* _Task goal_
Please repeat the entries below exactly as written, leaving out any images.

(Collected data entries)
*****
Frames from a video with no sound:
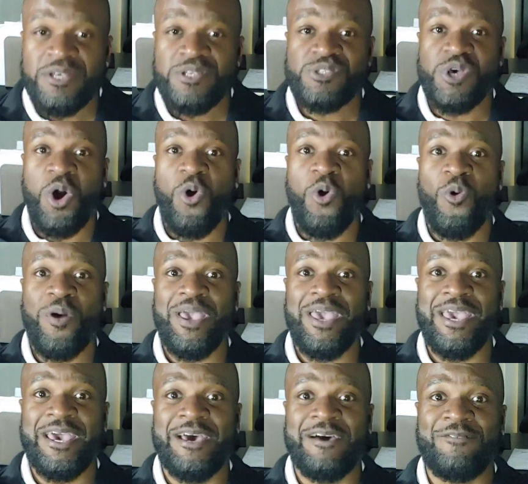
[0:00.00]
So
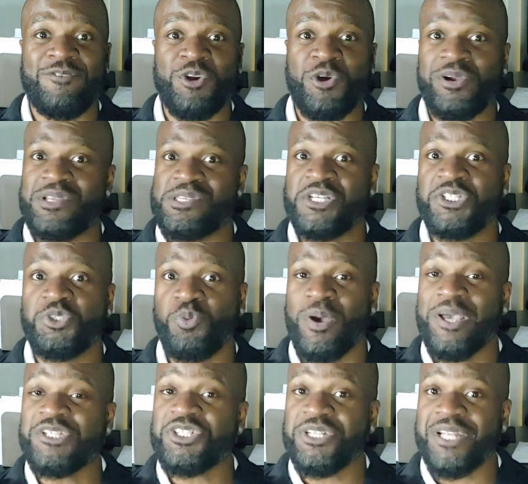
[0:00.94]
if you're in a
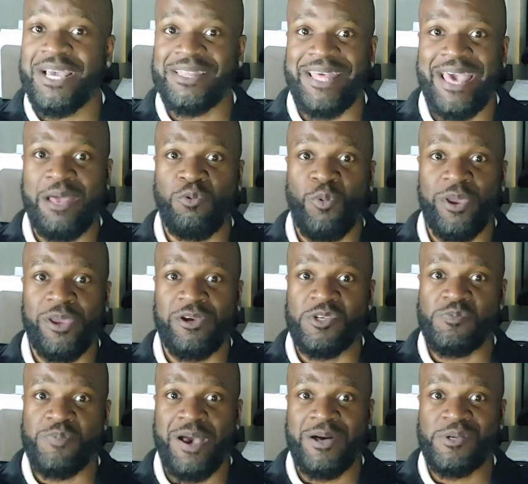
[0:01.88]
situation like that where
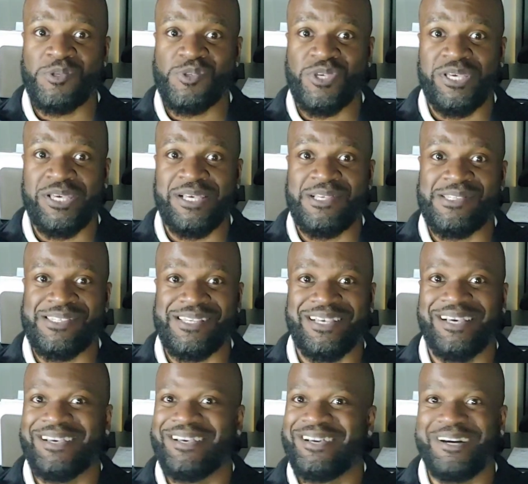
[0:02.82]
your spouse
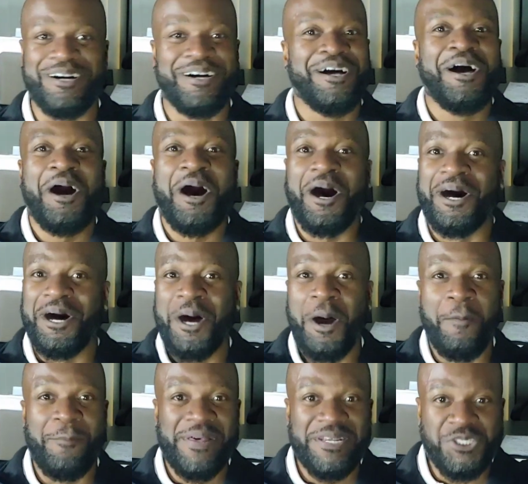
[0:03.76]
is a
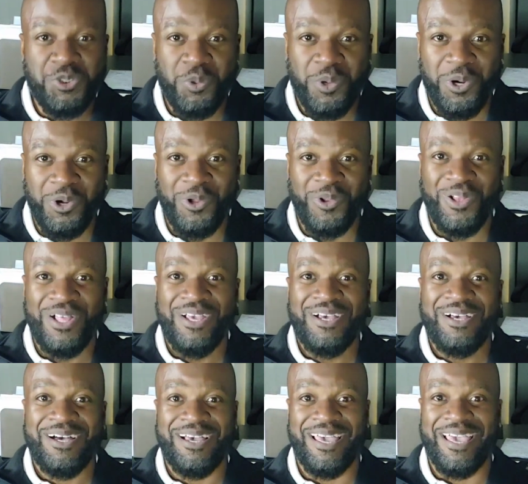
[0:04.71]
habitual
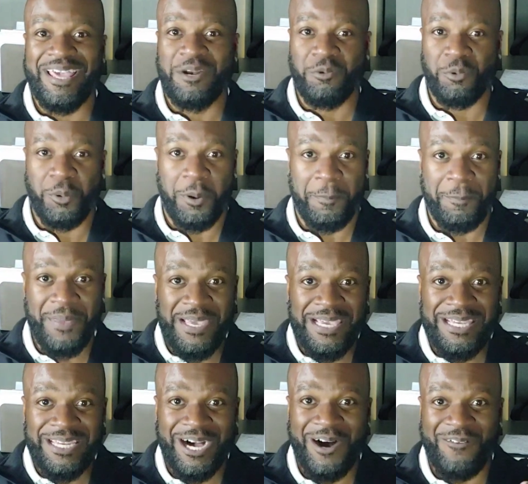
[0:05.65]
and a
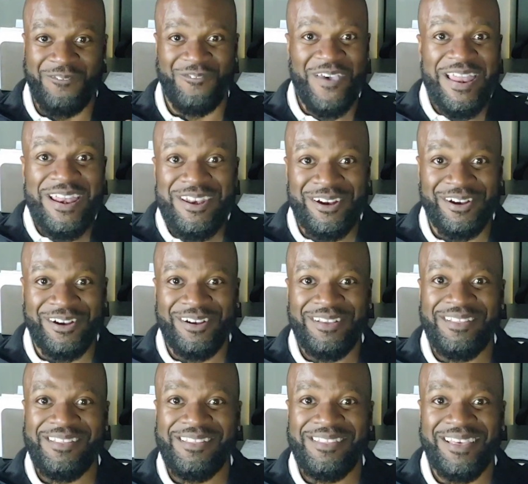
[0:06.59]
repeat
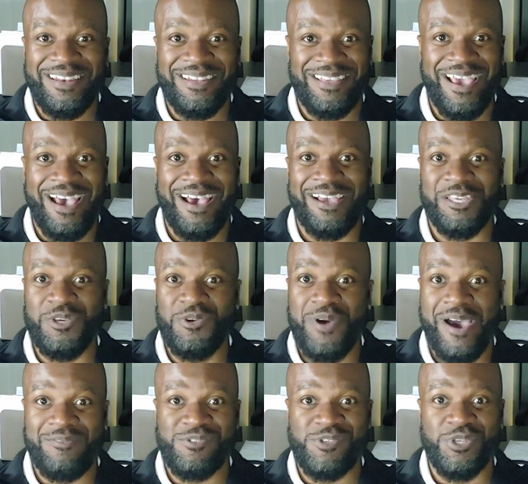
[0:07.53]
offender, then yeah, you
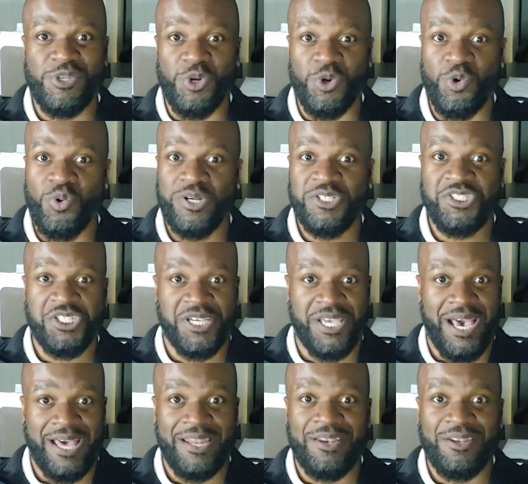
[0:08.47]
have to do what you
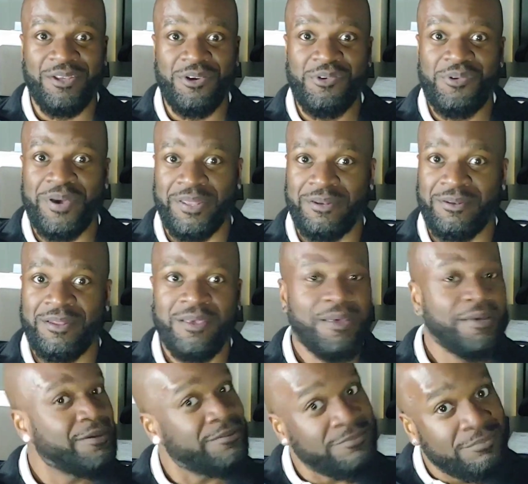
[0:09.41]
got to do and
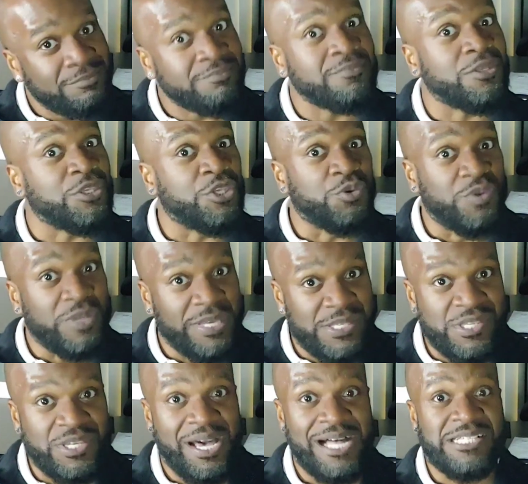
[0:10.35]
you
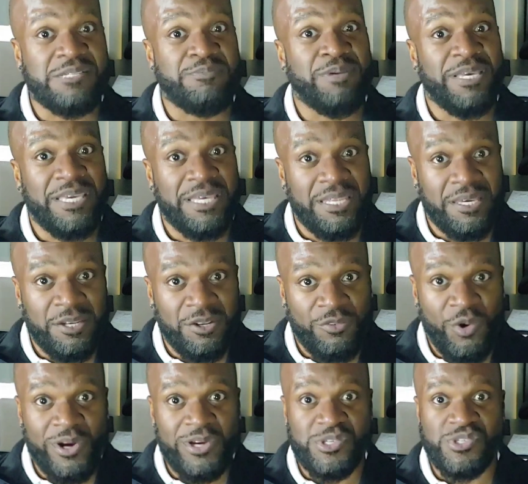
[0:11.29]
need to contemplate getting a
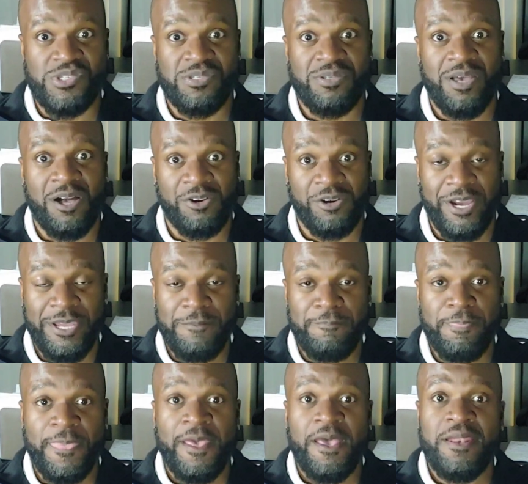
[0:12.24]
divorce. All
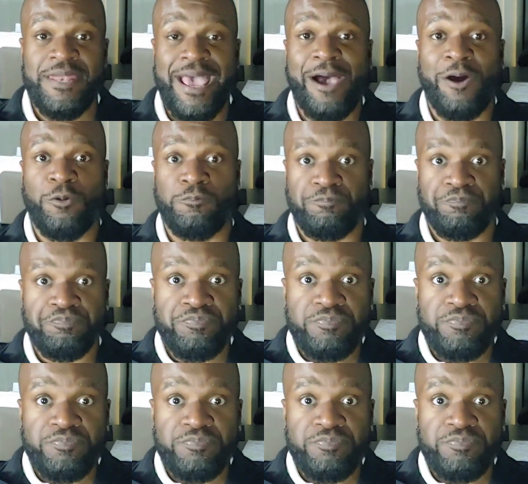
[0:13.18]
right. Now,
*****
* _Answer_
Frames from a video with no sound:
[0:00.00]
So
[0:00.94]
if you're in a
[0:01.88]
situation like that where
[0:02.82]
your spouse
[0:03.76]
is a
[0:04.71]
habitual
[0:05.65]
and a
[0:06.59]
repeat
[0:07.53]
offender, then yeah, you
[0:08.47]
have to do what you
[0:09.41]
got to do and
[0:10.35]
you
[0:11.29]
need to contemplate getting a
[0:12.24]
divorce. All
[0:13.18]
right. Now,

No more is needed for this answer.